We have found the outer limits of centralized database platforms as tools of liberation. Along the way, we have lost the optimism that characterized the dawn of the web and the anti-SOPA movement. Optimism is now frequently mocked as privilege, as white men’s myopia—and with all the compounding harms that would not have been possible without the internet, it is no wonder that those who speak well of the web are met with hostility.
But just as the blunt rock eventually became a knife, the tool of the internet will continue to evolve. In the long shadow of SOPA, and at a time when new technologies are once again disrupting our digital lives, the question we must ask is who will hold that knife, and how will it be used?
This question is pressing—as it appears the database limitations Facebook, Amazon, and Google exploited could mark them as the next newspapers in the ‘80s. New technologies like blockchain have the ability to make databases permissionless in the same way that the internet made publishing permissionless. This innovation could unlock a new digital future that, while still filled with human problems, may enable far better, community-owned tools to address them—as well as something we have not had for many years: a new, inclusive vision for the internet.

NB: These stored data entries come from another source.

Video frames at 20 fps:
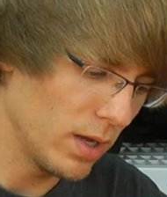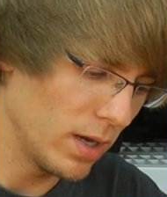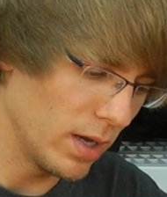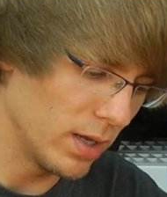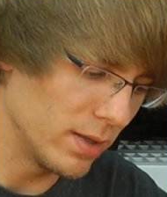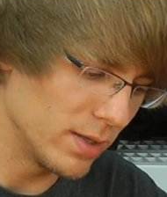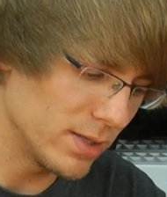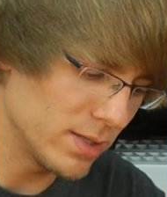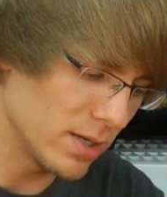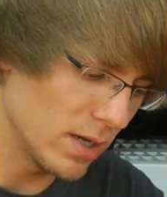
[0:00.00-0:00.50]

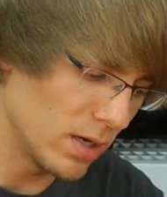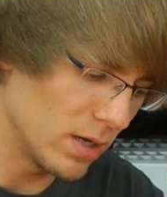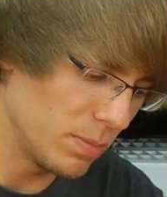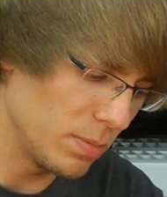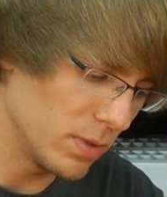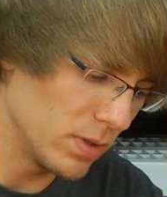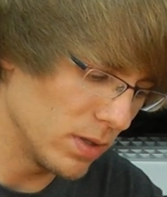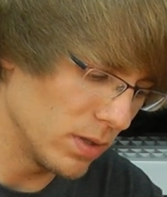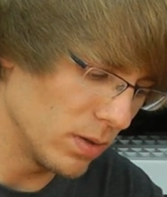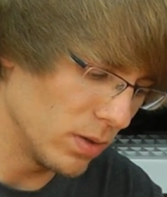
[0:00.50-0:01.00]
and the setup
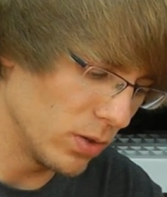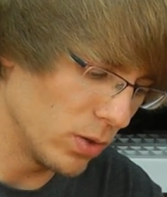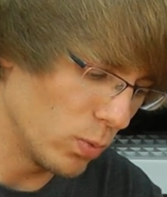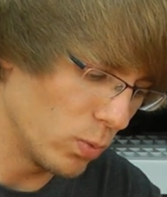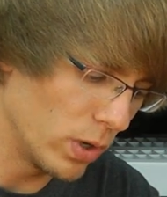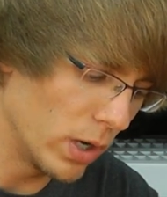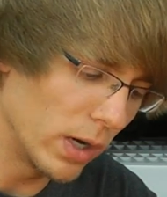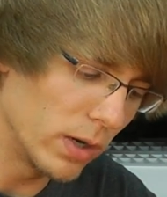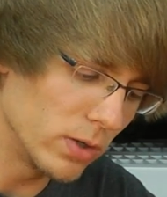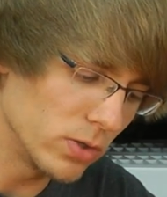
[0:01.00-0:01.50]
and the, the
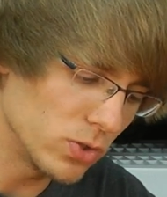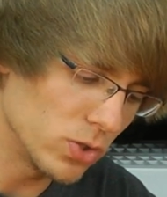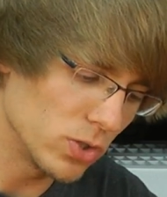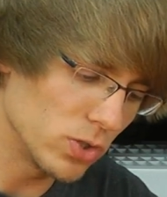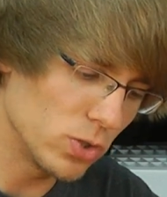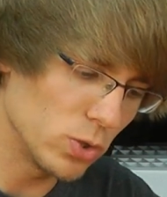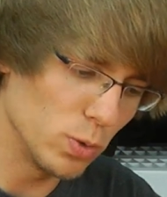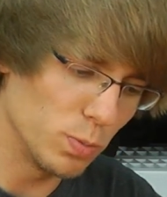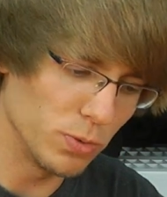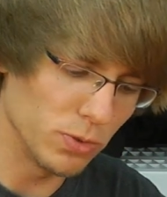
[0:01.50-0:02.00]
wiring is
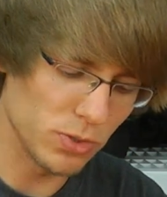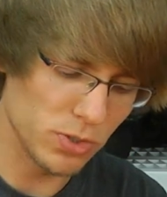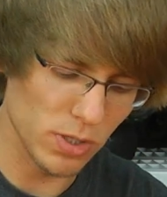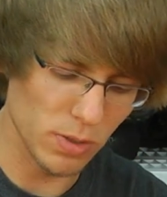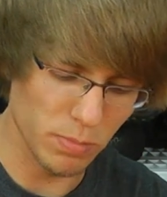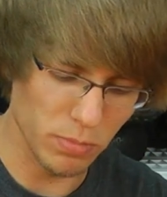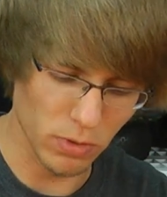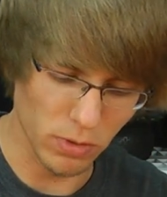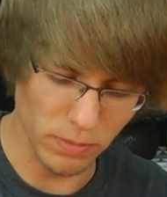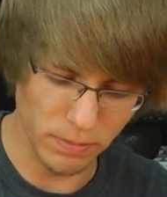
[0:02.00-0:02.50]
just super
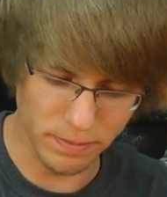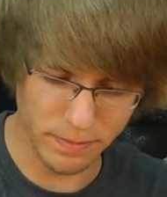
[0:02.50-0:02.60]
simple.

Today, we could begin to fight for a future of many interoperable, decentralized webs, tools, and technologies. Community owned and governed databases as diverse as the world itself. A vision that brings organizers and technologists out of conflict over censorship and control by working together for the rights, education, and tools for each person and community to equitably build and own their digital experience. This is work that cannot succeed unless the marginalized people who have been traditionally excluded from technology and the policies that govern it lead in a central role.
To ensure this just transition, we must also support new generations in gaining greater competency and higher expectations for their digital lives, and invest now in a collective vision of sharing open, transparent, and transformative tools that will render the legacy entities that have failed us obsolete. If we do not, others will invest in perverting these technologies all over again.
There isn’t one answer for what the future of the internet should be. Let’s reclaim the hope that defeated SOPA and work together toward a world where everyone can equitably build, own, moderate, control, and access their own digital lives and communities.
Lia Holland is Campaigns & Communications Director at digital rights organization Fight for the Future, where she focuses on web3 and copyleft issues.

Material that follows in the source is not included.